Budżet wojskowy Gruzji wzrósł 30sto-krotnie, a lipcu 2008, USA finansowało manewry armii gruzińskiej, która w sierpniu w pierwszym dniu olimpiady w Pekinie, zaatakowała Południową Osetię. Stało się to po kilku tygodniowych przygotowaniach w obecności doradców z USA i z Izraela, podczas gdy prezydent Gruzji oświadczył: „Nie chodzi nam już o samą Gruzję, ale o Amerykę i jej ideały.”
Konflikt ma charakter nie tyle ideologiczny ile „naftowy.” W konflikcie tym, jak pisałem uprzednio, ważnym elementem jest rurociąg Baku-Tyflis-Cejhan nad Morzem Śródziemnym. Z tego powodu atak Gruzji na Osetię jest przedstawiany w neokonserwatywnej propagandzie, jako atak na Gruzję. Fotografie zniszczeń dokonanych przez Gruzinów pokazywane są jako zniszczenia dokonane przez Rosjan. Zobaczymy, co się stanie na następnym spotkaniu na szczcie NATO; czy w tej sytuacji albo będzie łatwiej dla USA wprowadzić Gruzję i Ukrainę do NATO, albo trudniej – czas pokaże.
Jeżeli Gruzja stanie się członkiem NATO, to ekspansja NATO na wschód w kierunku Azji Środkowej będzie ewidentna. Sytuacja zaogni się, jeżeli Gruzja, tak jak Polska, zgodzi się na budowę wyrzutni pocisków amerykańskich w ramach „Tarczy” i również poniesie ryzyko bombardowania nuklearnego przez Rosję. Ciekawe, co się stanie, jeżeli Rosja zgodzi się na przyjęcie Osetii i Abhazji do Federacji Rosyjskiej, według życzenia mieszkańców tych krajów.
Według danych brytyjskiego „Jane” Gruzja ma 27,000 wojska, a Rosja 641,000, oraz Gruzja ma 82 czołgi przeciwko 6,717 rosyjskim, 139 wozów pancernych przeciwko 6,388 rosyjskim jak też siedem samolotów myśliwskich, przeciwko 1,206 rosyjskim.
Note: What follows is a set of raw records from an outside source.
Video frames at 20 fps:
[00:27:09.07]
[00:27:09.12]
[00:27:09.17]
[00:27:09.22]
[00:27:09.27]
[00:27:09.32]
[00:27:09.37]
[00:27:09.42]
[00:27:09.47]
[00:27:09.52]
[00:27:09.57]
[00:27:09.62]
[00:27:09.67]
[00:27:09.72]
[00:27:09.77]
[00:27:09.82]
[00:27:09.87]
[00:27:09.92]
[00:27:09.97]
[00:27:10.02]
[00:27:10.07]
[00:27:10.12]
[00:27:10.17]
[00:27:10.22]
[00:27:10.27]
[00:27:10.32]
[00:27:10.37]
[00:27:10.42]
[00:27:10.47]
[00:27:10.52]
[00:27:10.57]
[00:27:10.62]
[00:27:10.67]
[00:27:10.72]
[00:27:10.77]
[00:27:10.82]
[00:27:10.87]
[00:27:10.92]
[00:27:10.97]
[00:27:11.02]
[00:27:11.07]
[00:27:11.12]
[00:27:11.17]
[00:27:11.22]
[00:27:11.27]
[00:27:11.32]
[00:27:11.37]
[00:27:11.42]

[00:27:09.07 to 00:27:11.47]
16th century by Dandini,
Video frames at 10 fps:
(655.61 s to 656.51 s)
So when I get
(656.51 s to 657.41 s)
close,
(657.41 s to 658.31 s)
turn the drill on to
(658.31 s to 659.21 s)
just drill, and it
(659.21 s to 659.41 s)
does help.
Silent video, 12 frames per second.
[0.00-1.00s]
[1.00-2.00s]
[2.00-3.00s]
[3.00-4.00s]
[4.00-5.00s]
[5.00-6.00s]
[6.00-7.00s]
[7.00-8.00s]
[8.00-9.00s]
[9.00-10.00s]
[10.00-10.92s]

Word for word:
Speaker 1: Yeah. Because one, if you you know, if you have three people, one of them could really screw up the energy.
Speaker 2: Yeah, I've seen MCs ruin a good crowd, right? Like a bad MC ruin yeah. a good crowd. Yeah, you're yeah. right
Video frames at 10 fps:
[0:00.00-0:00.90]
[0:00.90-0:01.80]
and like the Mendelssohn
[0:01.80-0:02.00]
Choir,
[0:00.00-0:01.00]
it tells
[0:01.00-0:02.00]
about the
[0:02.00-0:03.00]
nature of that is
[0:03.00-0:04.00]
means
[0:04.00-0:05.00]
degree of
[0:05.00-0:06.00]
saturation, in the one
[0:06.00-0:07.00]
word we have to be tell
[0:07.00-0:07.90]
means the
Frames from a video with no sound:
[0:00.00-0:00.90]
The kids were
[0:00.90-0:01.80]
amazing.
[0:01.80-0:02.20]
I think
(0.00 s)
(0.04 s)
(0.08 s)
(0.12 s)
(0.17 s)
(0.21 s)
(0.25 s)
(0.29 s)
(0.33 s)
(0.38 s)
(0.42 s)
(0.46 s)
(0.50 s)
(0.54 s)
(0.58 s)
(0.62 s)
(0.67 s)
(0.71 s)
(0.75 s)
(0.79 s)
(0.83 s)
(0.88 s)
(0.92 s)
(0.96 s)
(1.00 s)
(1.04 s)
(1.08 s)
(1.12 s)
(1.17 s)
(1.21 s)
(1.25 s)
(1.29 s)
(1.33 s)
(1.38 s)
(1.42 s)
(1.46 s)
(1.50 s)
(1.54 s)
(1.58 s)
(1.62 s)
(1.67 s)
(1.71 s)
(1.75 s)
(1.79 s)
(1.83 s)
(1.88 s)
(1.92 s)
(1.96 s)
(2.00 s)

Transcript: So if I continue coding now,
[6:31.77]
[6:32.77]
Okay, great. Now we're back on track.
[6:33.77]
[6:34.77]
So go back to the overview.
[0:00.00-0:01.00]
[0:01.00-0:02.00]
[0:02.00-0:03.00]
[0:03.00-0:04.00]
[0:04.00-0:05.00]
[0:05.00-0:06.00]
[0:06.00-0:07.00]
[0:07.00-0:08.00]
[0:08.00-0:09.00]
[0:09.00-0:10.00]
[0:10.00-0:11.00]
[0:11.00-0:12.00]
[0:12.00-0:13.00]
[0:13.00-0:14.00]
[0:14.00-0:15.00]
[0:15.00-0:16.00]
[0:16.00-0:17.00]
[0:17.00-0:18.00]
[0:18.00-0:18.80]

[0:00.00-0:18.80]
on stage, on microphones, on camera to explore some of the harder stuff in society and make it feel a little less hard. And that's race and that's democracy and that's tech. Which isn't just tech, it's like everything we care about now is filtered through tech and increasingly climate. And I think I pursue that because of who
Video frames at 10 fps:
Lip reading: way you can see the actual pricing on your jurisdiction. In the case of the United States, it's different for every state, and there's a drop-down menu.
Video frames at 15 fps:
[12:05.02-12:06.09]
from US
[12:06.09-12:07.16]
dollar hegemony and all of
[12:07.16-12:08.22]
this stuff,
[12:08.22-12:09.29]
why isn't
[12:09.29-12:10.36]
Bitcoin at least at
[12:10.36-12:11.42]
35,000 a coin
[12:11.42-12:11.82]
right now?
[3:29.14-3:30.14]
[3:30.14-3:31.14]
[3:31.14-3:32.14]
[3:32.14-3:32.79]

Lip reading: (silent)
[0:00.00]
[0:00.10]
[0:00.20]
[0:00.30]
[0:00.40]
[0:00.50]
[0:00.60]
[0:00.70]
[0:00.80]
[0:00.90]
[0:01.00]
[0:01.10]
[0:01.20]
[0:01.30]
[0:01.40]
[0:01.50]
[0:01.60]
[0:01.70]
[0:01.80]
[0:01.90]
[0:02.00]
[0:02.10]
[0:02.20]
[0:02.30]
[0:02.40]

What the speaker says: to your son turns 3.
Mimo tego Gruzja wierzyła w skrzydła opiekuńcze USA i zaatakowała posterunki rosyjskie oraz spowodowała śmierć rosyjskich „peacekeepers” z ONZtu. Natomiast „nieprzyjaznym krokiem” wobec Rosji na pewno jest transport samolotami USA z Iraku, 2000 żołnierzy gruzińskich z powrotem do Gruzji.
Być może w grudniu USA będzie forsować przyjęcie Gruzji do NATO. Byłoby to prawdopodobnie widziane przez Rosję jako ostatni etap okresu spokoju po Zimnej Wojnie. W obecnej sytuacji, budowa wyrzutni „Tarczy” w Polsce, może narazić Polskę na pierwsze bombardowanie nuklearne od czasów Hiroszimy i Nagasaki. Jedyna katedra katolicka w Japonii była centralnym celem bombardowania nuklearnego miasta Nagasaki. Podobnie zagrożenie bombardowaniem nuklearnym Polski, grozi zniszczeniem ostatniego faktycznie katolickiego kraju w Europie.
W takiej sytuacji Polacy znowu zostaną wystawieni na pierwszy ogień w Europie, tym razem ogień rosyjskich pocisków nuklearnych, być może na drodze ku światowej „wojnie ostatecznej.” Możliwe też jest, że bombardowanie nuklearne Polski przez Rosjan, byłoby użyte przez Moskwę i Waszyngton, po to żeby, dojść do porozumienia i uniknąć wzajemnego zniszczenia przez te dwie największe potęgi nuklearne na świecie.